As marcas do parto

Será que os profissionais da assistência obstétrica têm noção das “marcas” que deixam nas mulheres? Aquele pode ser mais um nascimento no dia deles, mas para a mulher é um momento único, transformador e que merece extremo respeito.

Algum tempo atrás, uma mulher que acompanhei me enviou uma pintura que ela fez 3 meses após a chegada do filho. Só agora, 4 anos depois, é que conseguiu colocar em palavras tudo o que viveu em seu parto. Um processo intenso e desafiador, e infelizmente com um desrespeito muito grande em relação às suas escolhas e seu plano de parto.

Lembro que ela estava firme, plena, lidando bem com as contrações. A fase ativa chegou e fomos para a maternidade. Ela com 5 cm de dilatação. Na época não existiam as sala PPP (pré-parto, parto e pós-parto), as Obstetrizes e nem o treinamento voltado à evidências científicas e à humanização no Fornecedores de Cana.

Eu e o acompanhante continuamos a amparar, massagear e a acolher, que mesmo em um espaço bem pequeno, se movimentava conforme seu corpo pedia. Tudo fluindo. E aí se iniciou o processo de iatrogenia,

Toques excessivos a cada hora, mesmo ela dizendo que não queria, imposições da posição deitada para ser tocada e residentes “aprendendo”. Ao chegar no centro cirúrgico, lotado de residentes, foi colocada em litotomia, mesmo pedindo para ficar de quatro ou cócoras. O obstetra, com uma fala ameaçadora e violenta, teria que mostrar aos alunos como seria um parto (ou como não se deveria assistir a um parto).

Nós elevávamos seu tronco para a posição semissentada a cada contração. O obstetra dizia que ela não fazia a força direito e ele teria que “ajudar”, empurrando seu útero. A pediatra achava que estávamos há muito tempo no centro cirúrgico e queria lhe “ensinar” a fazer a força.

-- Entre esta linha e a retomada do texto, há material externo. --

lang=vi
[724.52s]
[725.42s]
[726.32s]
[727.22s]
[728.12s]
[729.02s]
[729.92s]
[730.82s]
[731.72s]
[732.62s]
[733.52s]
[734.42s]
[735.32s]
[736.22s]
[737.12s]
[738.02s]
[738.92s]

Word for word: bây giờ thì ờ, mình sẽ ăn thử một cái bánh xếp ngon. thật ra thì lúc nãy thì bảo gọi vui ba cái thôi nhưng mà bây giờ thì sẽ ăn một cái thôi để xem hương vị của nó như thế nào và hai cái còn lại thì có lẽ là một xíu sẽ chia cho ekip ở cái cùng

Aquele infinito de gente olhando e conversando sobre sei lá o que. Eu dizia a ela para respirar e descansar entre uma contração e outra. Tantos estímulos atrapalhavam seu parir. Me calei, respirei, rezei e foquei toda a força para ela trazer seu filho ao mundo. Ele chegou bem, ela se inundou de felicidade e amor, e mais uma vez não respeitaram seus desejos.

O levaram rapidamente de seu peito, voltaram com ele embalado e praticamente enxotaram eu e o acompanhante da sala de parto. Em seu relato de parto, ela trouxe as marcas que ficaram a cada desrespeito a que foi submetida em um dos dias mais importantes de sua vida.

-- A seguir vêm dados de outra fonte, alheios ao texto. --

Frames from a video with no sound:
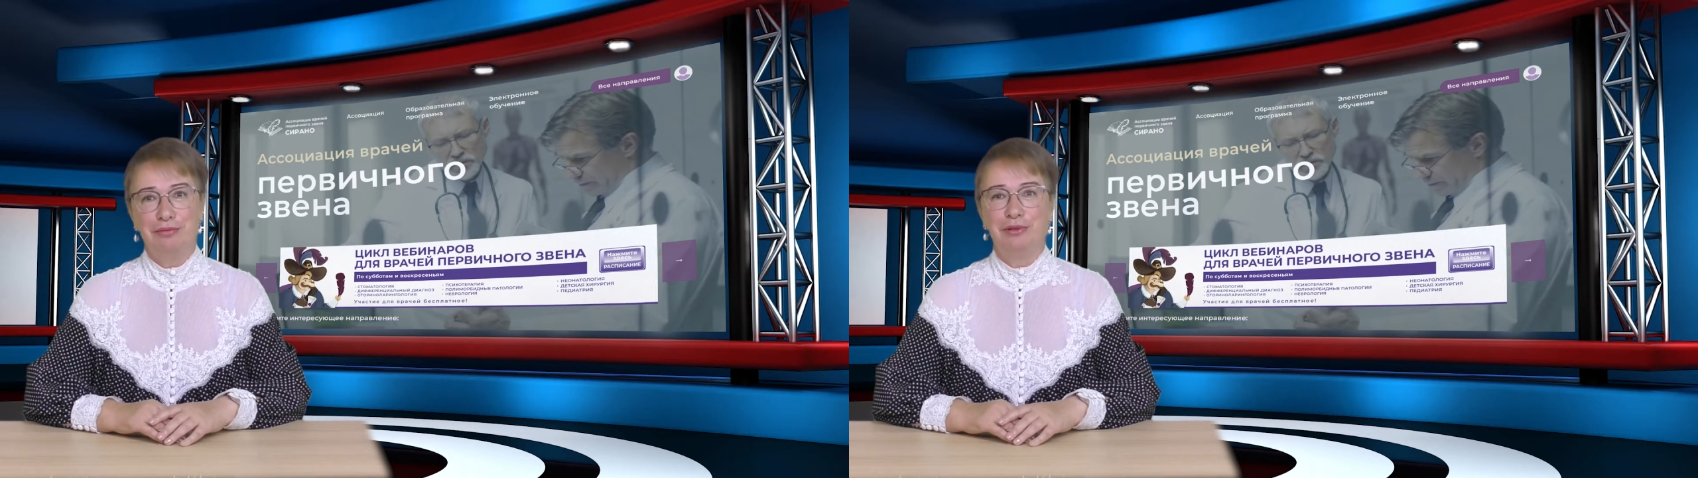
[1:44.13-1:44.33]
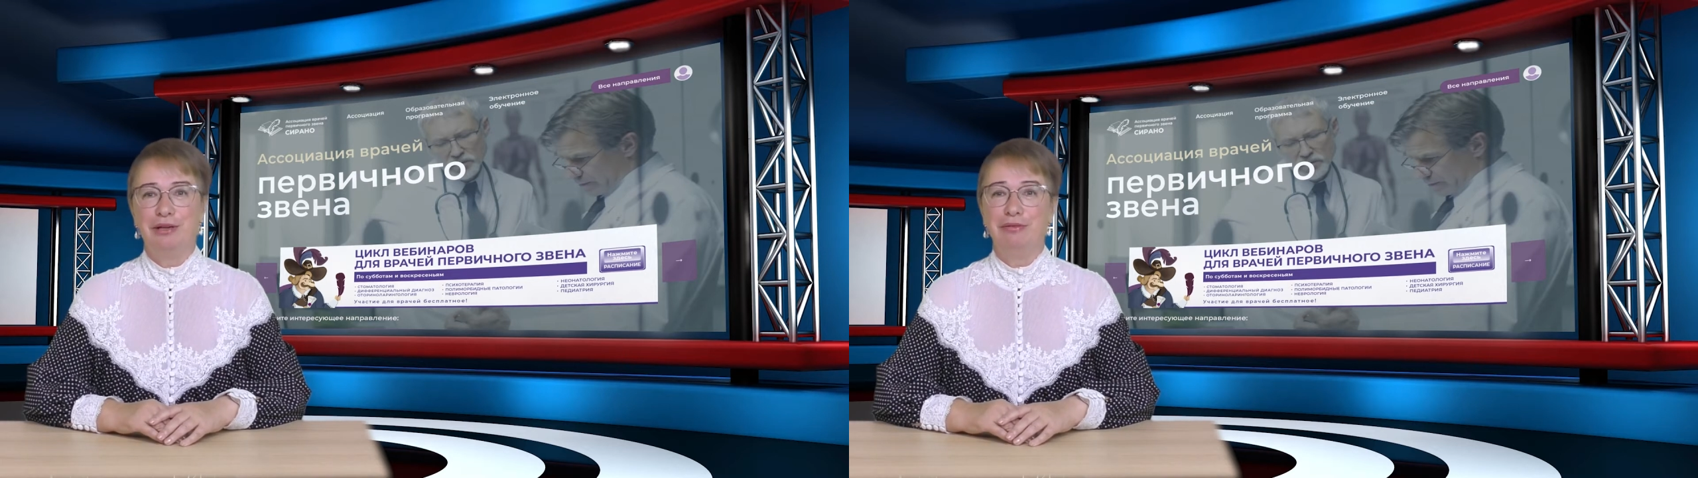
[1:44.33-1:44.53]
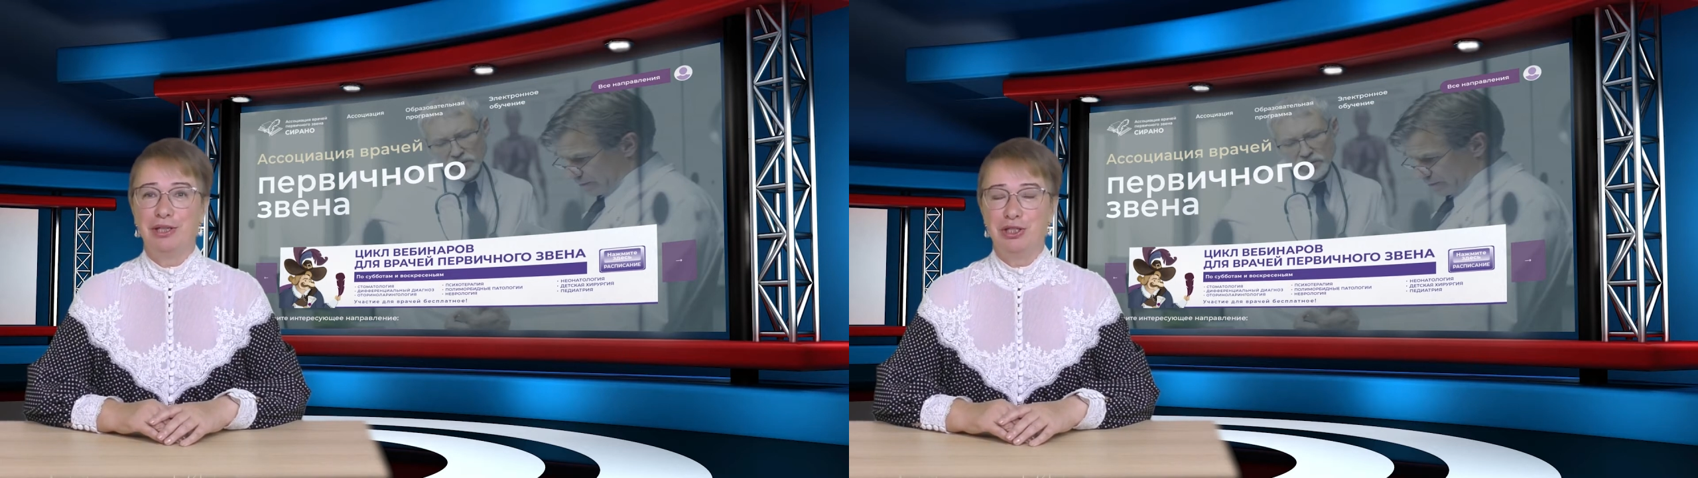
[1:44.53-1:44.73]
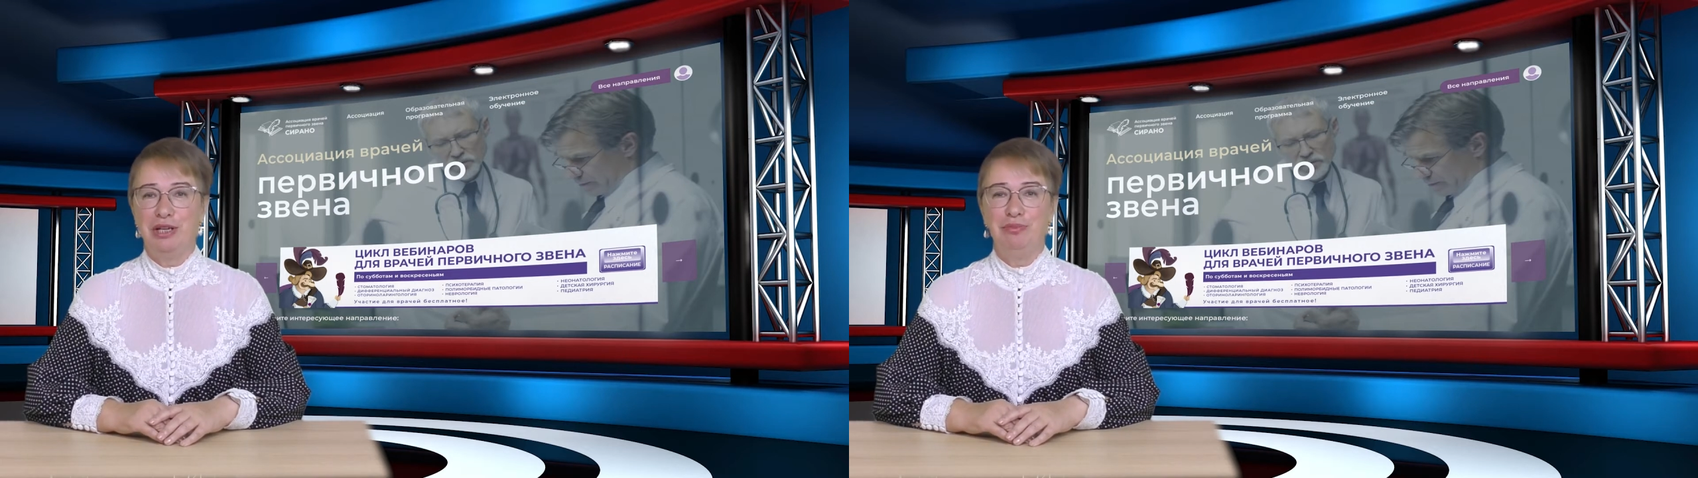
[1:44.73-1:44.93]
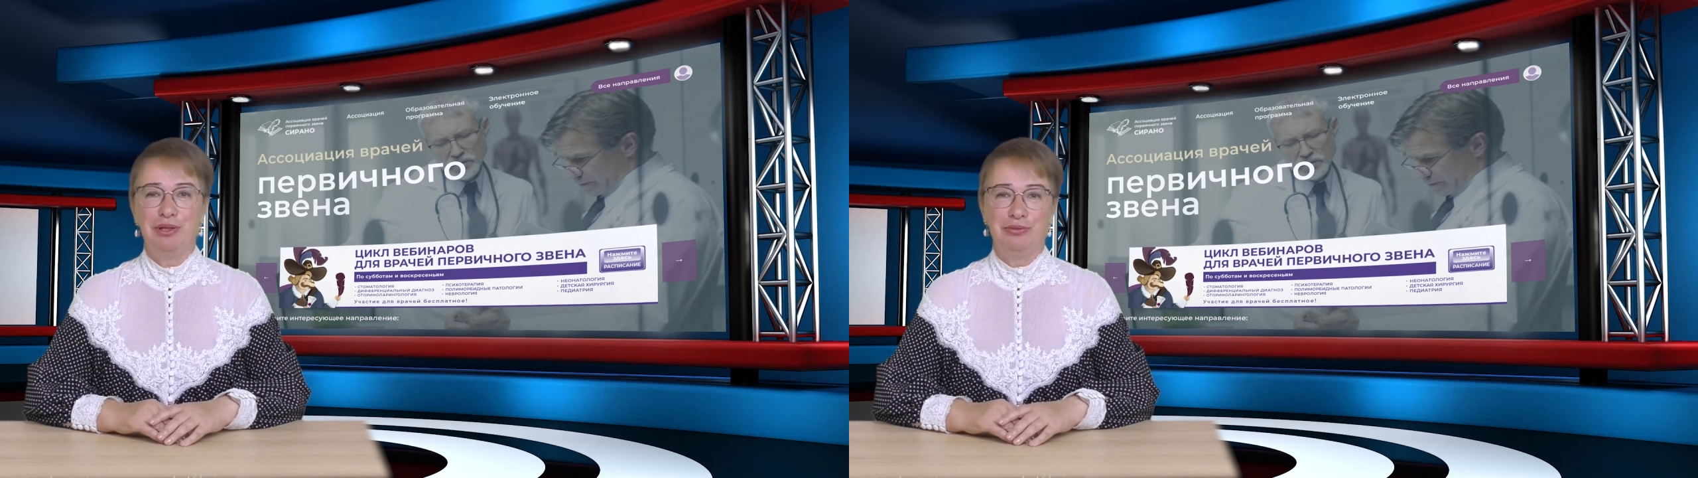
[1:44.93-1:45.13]
для врачей
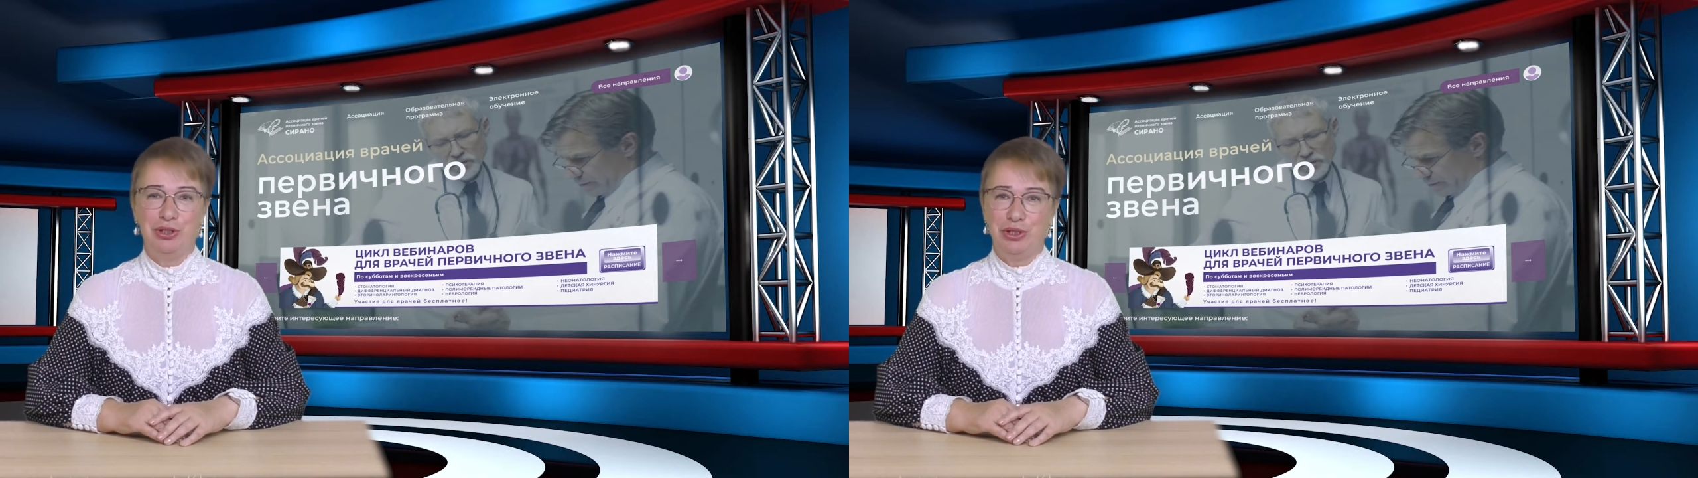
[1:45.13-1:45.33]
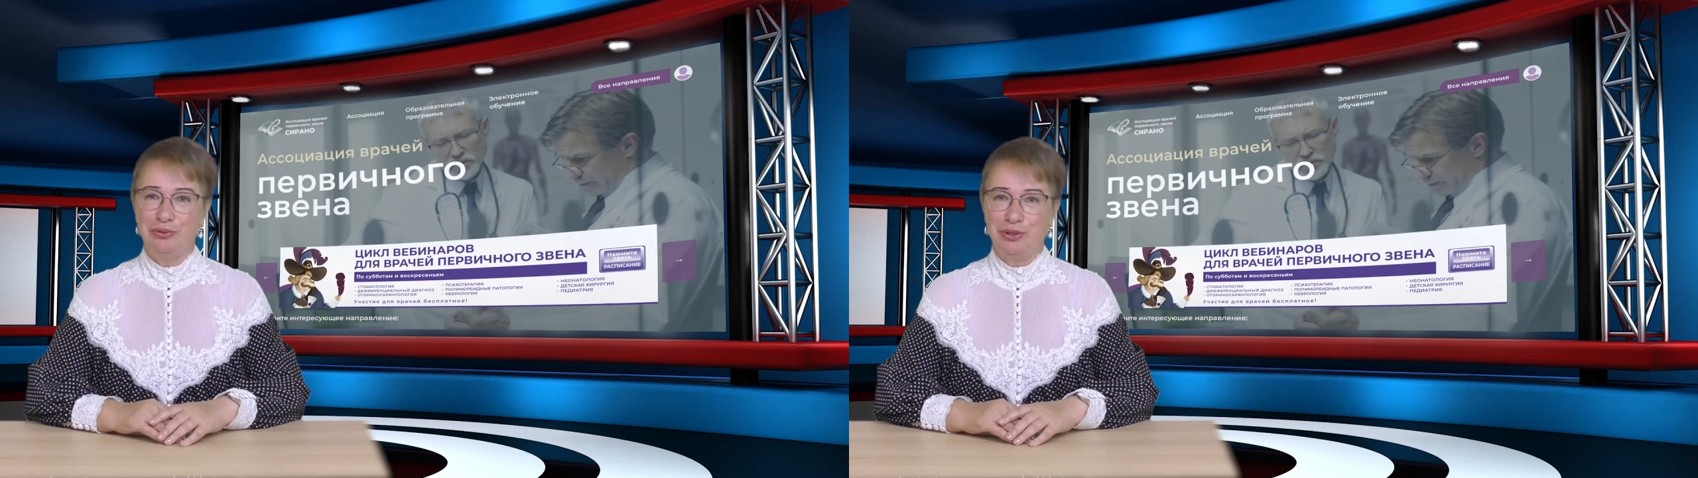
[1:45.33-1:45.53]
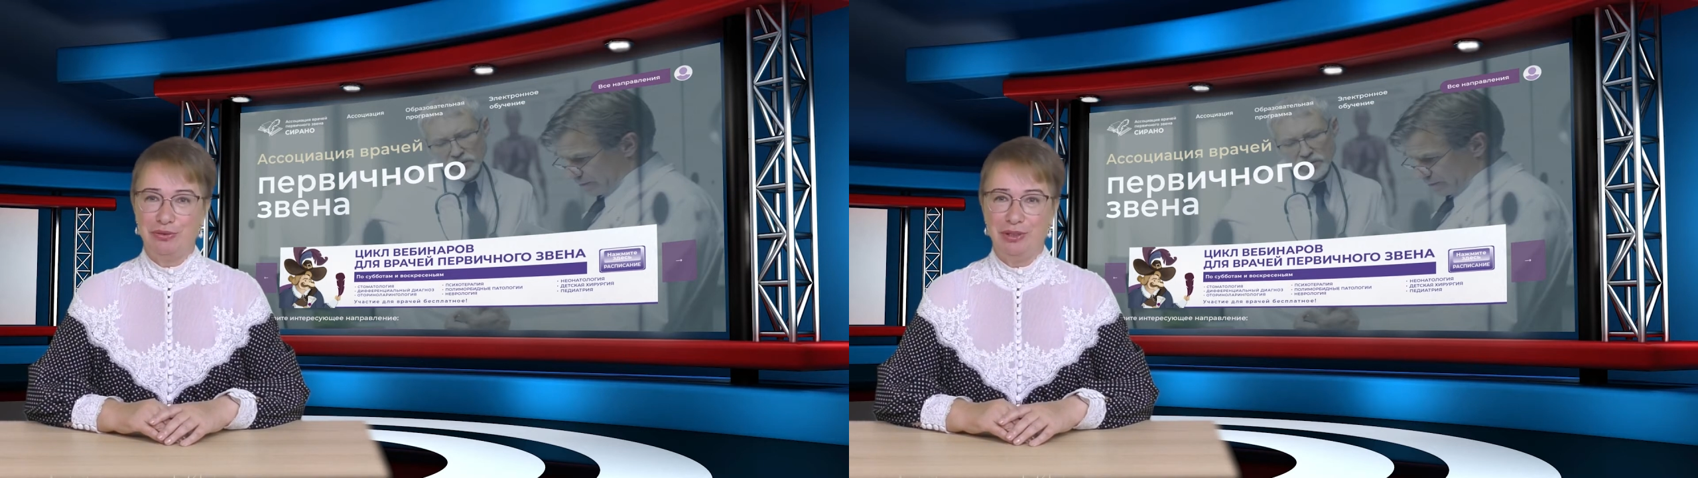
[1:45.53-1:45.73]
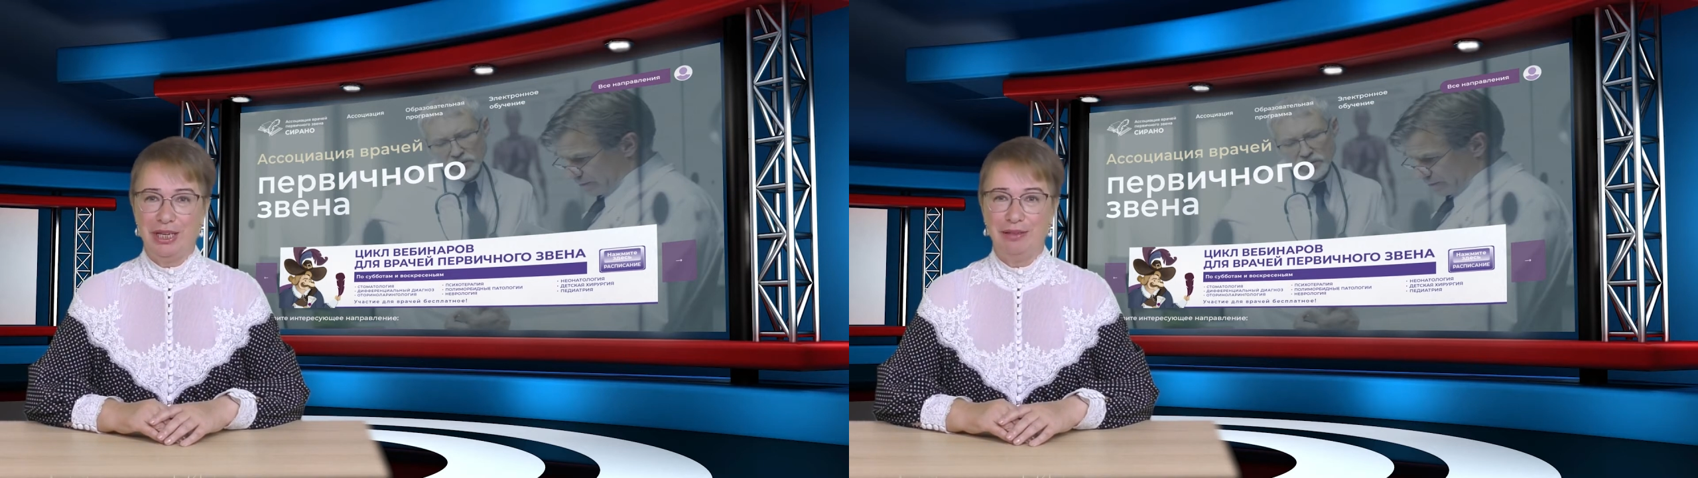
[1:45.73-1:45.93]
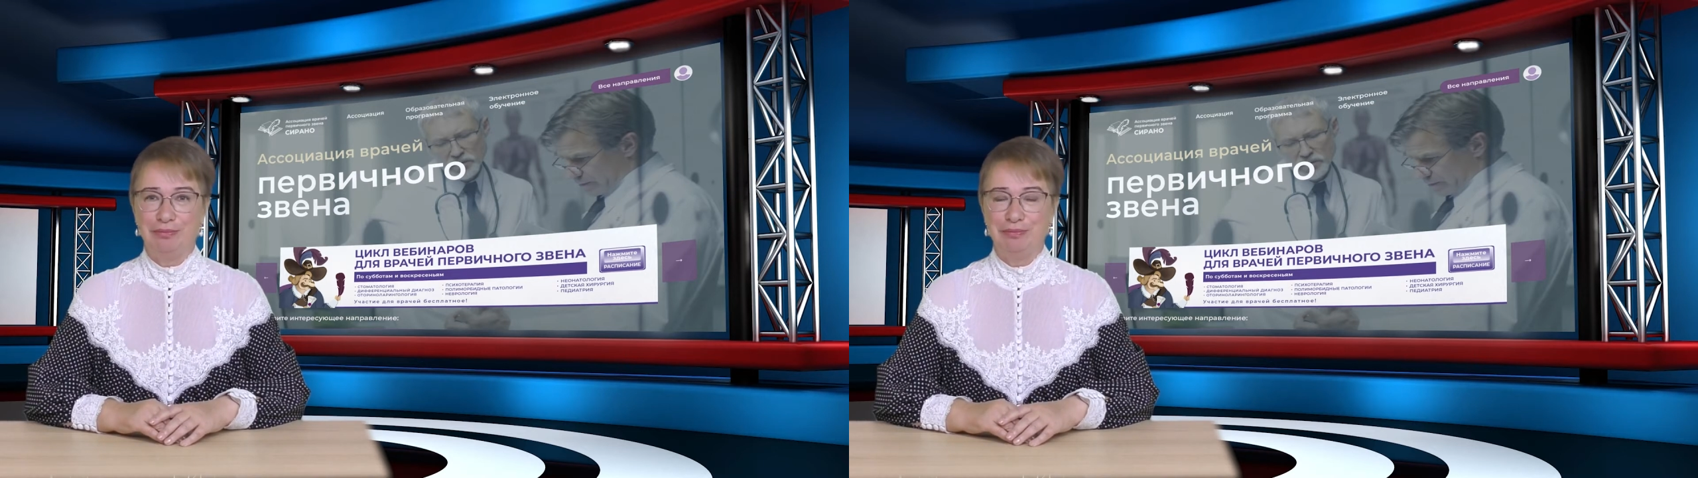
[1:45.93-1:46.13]
первичного
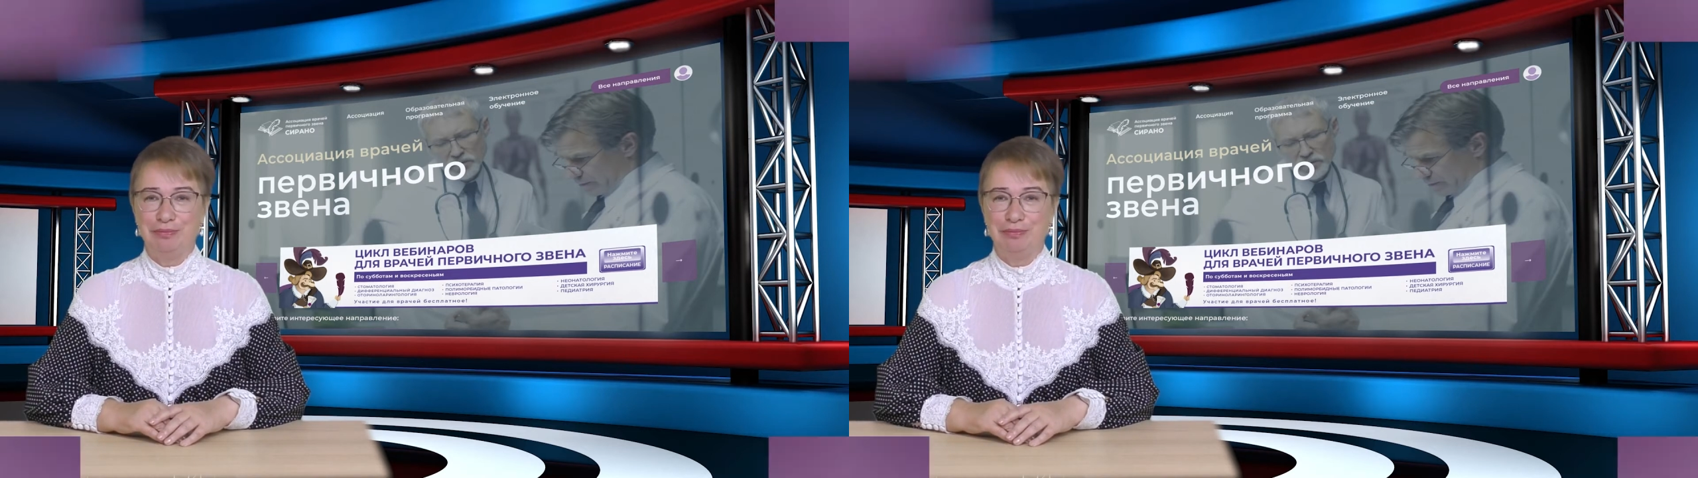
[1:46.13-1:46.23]
звена.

Como Doula, sinto muito quando tenho que me calar diante de tanta violência obstétrica. Não foi a primeira e nem a última vez que meu coração se rasgou 💔 ao presenciar uma mulher não sendo respeitada em seu Parir.

A chama que trago comigo deste dia é a força e potência que vi nesta mulher. O que acalma meu coração é saber que junto de outras mulheres e pessoas que a amam, com sua cria e sua arte, ela conseguiu digerir, ressignificar e seguir na luta por seu lindo maternar.